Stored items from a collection
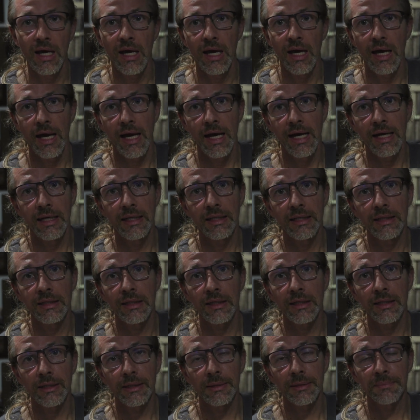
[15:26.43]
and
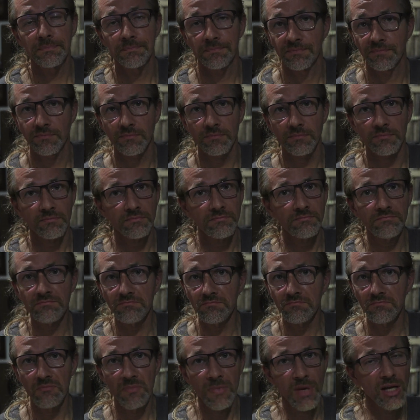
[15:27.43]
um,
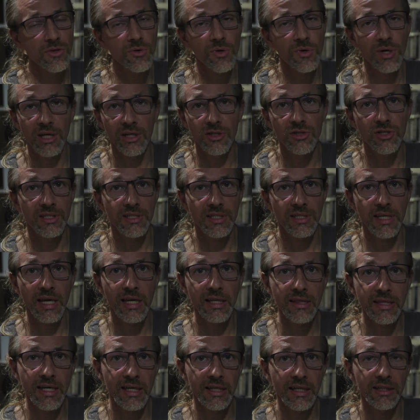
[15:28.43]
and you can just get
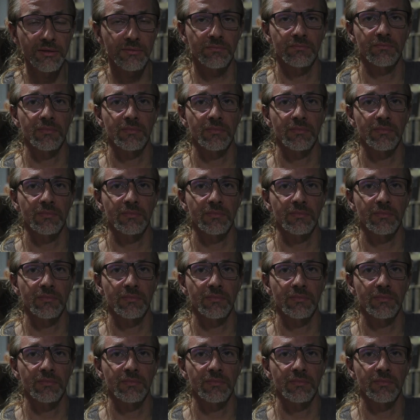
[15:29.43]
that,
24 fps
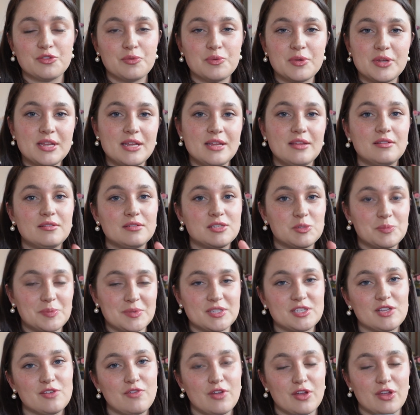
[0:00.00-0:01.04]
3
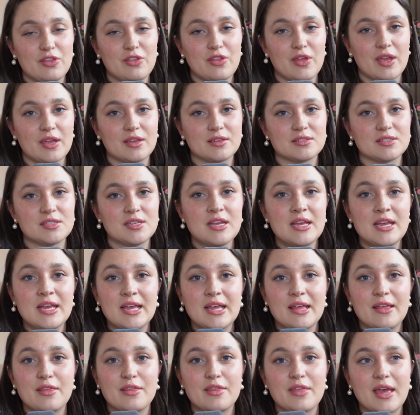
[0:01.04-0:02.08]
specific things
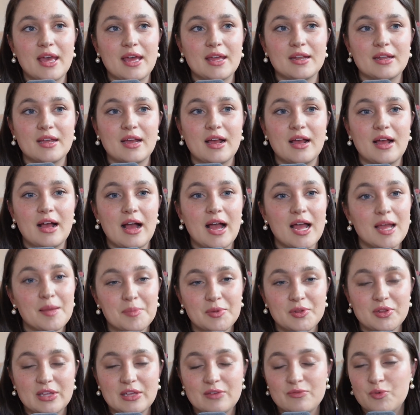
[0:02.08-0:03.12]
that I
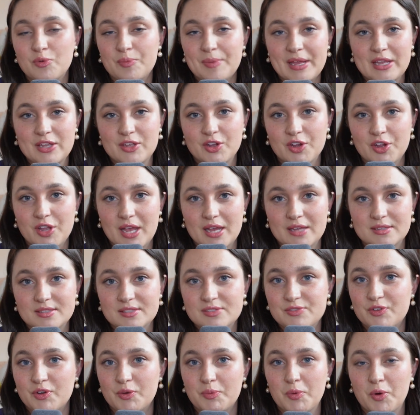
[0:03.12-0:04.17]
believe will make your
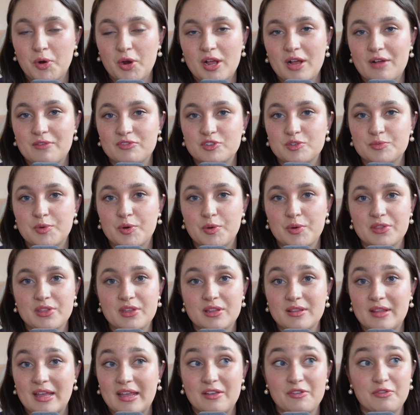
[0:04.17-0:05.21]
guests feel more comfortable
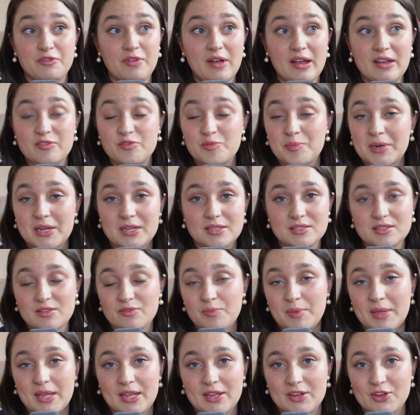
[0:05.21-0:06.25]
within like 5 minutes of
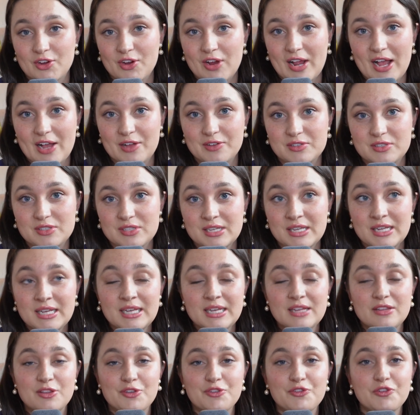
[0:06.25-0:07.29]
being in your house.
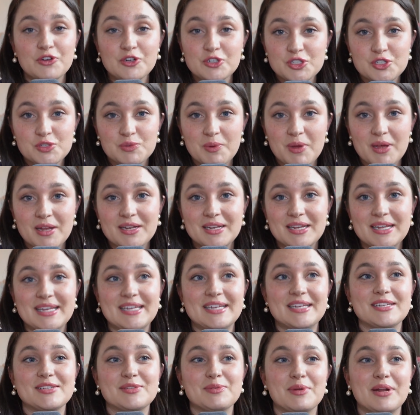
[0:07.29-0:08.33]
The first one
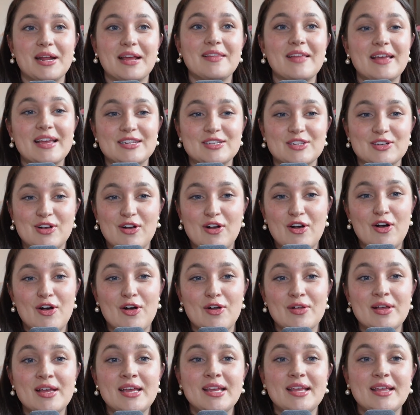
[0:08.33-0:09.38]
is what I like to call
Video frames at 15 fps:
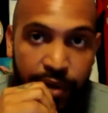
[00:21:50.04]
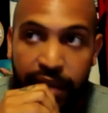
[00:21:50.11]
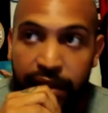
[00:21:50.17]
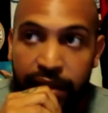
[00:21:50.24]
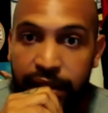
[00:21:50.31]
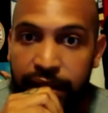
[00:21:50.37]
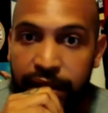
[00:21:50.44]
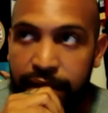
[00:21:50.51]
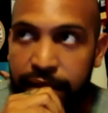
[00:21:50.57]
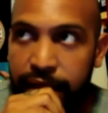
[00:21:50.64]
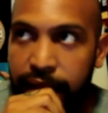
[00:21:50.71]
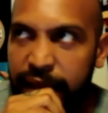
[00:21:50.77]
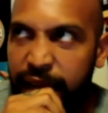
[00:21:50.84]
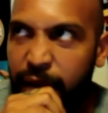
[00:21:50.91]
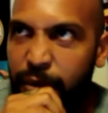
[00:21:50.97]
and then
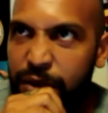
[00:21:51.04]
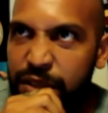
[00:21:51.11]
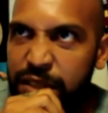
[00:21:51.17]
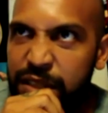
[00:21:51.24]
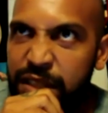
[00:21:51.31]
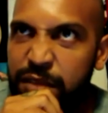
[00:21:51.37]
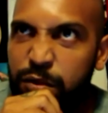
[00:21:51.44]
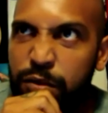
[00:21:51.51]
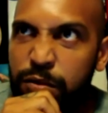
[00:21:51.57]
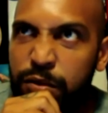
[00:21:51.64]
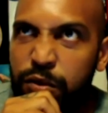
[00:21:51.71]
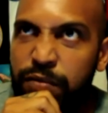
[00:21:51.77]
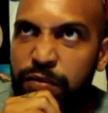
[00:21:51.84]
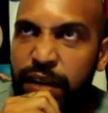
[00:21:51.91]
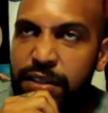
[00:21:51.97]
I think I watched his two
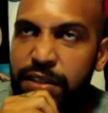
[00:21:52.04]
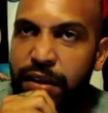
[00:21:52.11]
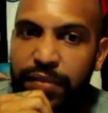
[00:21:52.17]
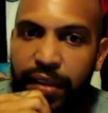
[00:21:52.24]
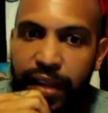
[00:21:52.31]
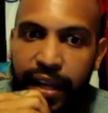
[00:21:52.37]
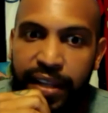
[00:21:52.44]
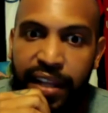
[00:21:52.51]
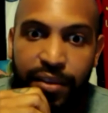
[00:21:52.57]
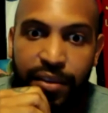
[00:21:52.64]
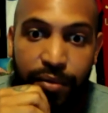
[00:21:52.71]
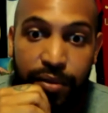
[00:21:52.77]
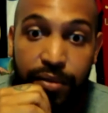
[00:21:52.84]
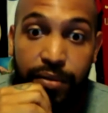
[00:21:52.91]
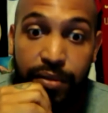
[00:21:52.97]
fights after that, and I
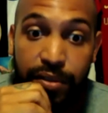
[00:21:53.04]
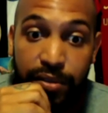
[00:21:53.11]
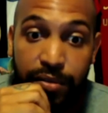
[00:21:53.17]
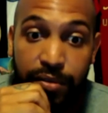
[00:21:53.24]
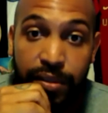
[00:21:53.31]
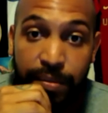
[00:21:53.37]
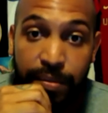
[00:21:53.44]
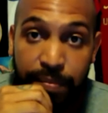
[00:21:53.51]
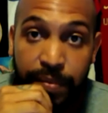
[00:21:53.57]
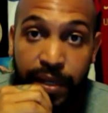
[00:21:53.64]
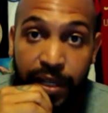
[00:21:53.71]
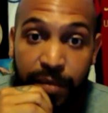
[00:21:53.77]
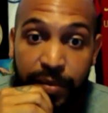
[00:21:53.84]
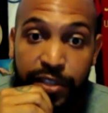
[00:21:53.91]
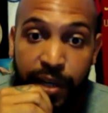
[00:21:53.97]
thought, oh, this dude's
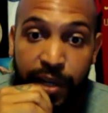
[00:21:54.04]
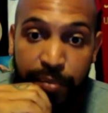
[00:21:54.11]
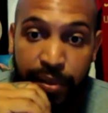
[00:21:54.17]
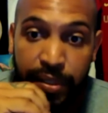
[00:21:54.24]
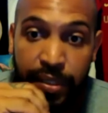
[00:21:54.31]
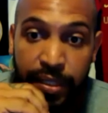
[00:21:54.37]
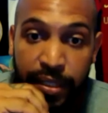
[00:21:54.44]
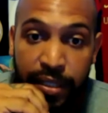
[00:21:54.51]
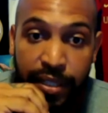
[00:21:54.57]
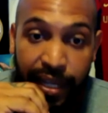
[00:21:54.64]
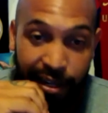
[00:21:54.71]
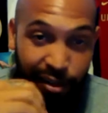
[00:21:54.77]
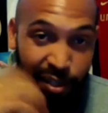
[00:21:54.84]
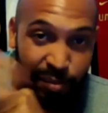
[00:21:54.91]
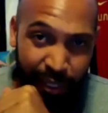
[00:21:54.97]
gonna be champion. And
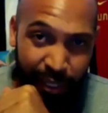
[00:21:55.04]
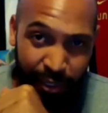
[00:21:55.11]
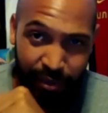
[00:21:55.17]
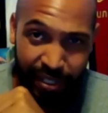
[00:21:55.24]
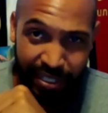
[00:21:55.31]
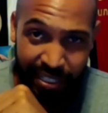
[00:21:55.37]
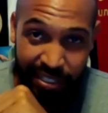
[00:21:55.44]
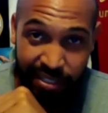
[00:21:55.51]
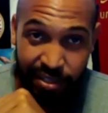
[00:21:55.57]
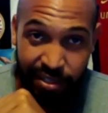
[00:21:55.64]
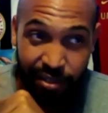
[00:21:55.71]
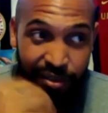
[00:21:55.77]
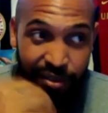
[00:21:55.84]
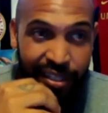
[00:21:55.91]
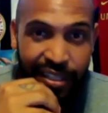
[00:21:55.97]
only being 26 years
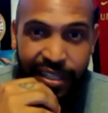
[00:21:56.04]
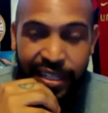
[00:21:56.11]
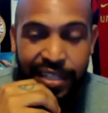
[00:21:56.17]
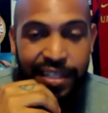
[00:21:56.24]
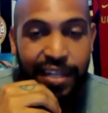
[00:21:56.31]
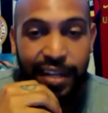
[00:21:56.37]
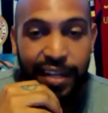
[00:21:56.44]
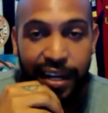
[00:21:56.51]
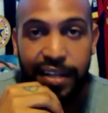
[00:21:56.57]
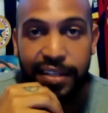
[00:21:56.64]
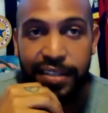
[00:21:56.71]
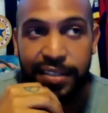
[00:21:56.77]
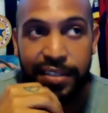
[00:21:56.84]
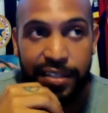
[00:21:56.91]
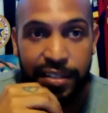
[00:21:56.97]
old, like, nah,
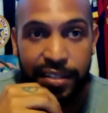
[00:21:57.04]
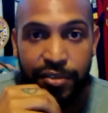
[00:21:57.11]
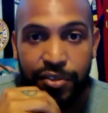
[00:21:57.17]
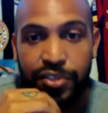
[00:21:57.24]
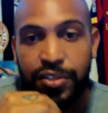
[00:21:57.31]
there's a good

- _Instructions for the task_
Only an exact copy of the records, free of images, belongs in the answer.

- _Your response_
[15:26.43]
and
[15:27.43]
um,
[15:28.43]
and you can just get
[15:29.43]
that,
24 fps
[0:00.00-0:01.04]
3
[0:01.04-0:02.08]
specific things
[0:02.08-0:03.12]
that I
[0:03.12-0:04.17]
believe will make your
[0:04.17-0:05.21]
guests feel more comfortable
[0:05.21-0:06.25]
within like 5 minutes of
[0:06.25-0:07.29]
being in your house.
[0:07.29-0:08.33]
The first one
[0:08.33-0:09.38]
is what I like to call
Video frames at 15 fps:
[00:21:50.04]
[00:21:50.11]
[00:21:50.17]
[00:21:50.24]
[00:21:50.31]
[00:21:50.37]
[00:21:50.44]
[00:21:50.51]
[00:21:50.57]
[00:21:50.64]
[00:21:50.71]
[00:21:50.77]
[00:21:50.84]
[00:21:50.91]
[00:21:50.97]
and then
[00:21:51.04]
[00:21:51.11]
[00:21:51.17]
[00:21:51.24]
[00:21:51.31]
[00:21:51.37]
[00:21:51.44]
[00:21:51.51]
[00:21:51.57]
[00:21:51.64]
[00:21:51.71]
[00:21:51.77]
[00:21:51.84]
[00:21:51.91]
[00:21:51.97]
I think I watched his two
[00:21:52.04]
[00:21:52.11]
[00:21:52.17]
[00:21:52.24]
[00:21:52.31]
[00:21:52.37]
[00:21:52.44]
[00:21:52.51]
[00:21:52.57]
[00:21:52.64]
[00:21:52.71]
[00:21:52.77]
[00:21:52.84]
[00:21:52.91]
[00:21:52.97]
fights after that, and I
[00:21:53.04]
[00:21:53.11]
[00:21:53.17]
[00:21:53.24]
[00:21:53.31]
[00:21:53.37]
[00:21:53.44]
[00:21:53.51]
[00:21:53.57]
[00:21:53.64]
[00:21:53.71]
[00:21:53.77]
[00:21:53.84]
[00:21:53.91]
[00:21:53.97]
thought, oh, this dude's
[00:21:54.04]
[00:21:54.11]
[00:21:54.17]
[00:21:54.24]
[00:21:54.31]
[00:21:54.37]
[00:21:54.44]
[00:21:54.51]
[00:21:54.57]
[00:21:54.64]
[00:21:54.71]
[00:21:54.77]
[00:21:54.84]
[00:21:54.91]
[00:21:54.97]
gonna be champion. And
[00:21:55.04]
[00:21:55.11]
[00:21:55.17]
[00:21:55.24]
[00:21:55.31]
[00:21:55.37]
[00:21:55.44]
[00:21:55.51]
[00:21:55.57]
[00:21:55.64]
[00:21:55.71]
[00:21:55.77]
[00:21:55.84]
[00:21:55.91]
[00:21:55.97]
only being 26 years
[00:21:56.04]
[00:21:56.11]
[00:21:56.17]
[00:21:56.24]
[00:21:56.31]
[00:21:56.37]
[00:21:56.44]
[00:21:56.51]
[00:21:56.57]
[00:21:56.64]
[00:21:56.71]
[00:21:56.77]
[00:21:56.84]
[00:21:56.91]
[00:21:56.97]
old, like, nah,
[00:21:57.04]
[00:21:57.11]
[00:21:57.17]
[00:21:57.24]
[00:21:57.31]
there's a good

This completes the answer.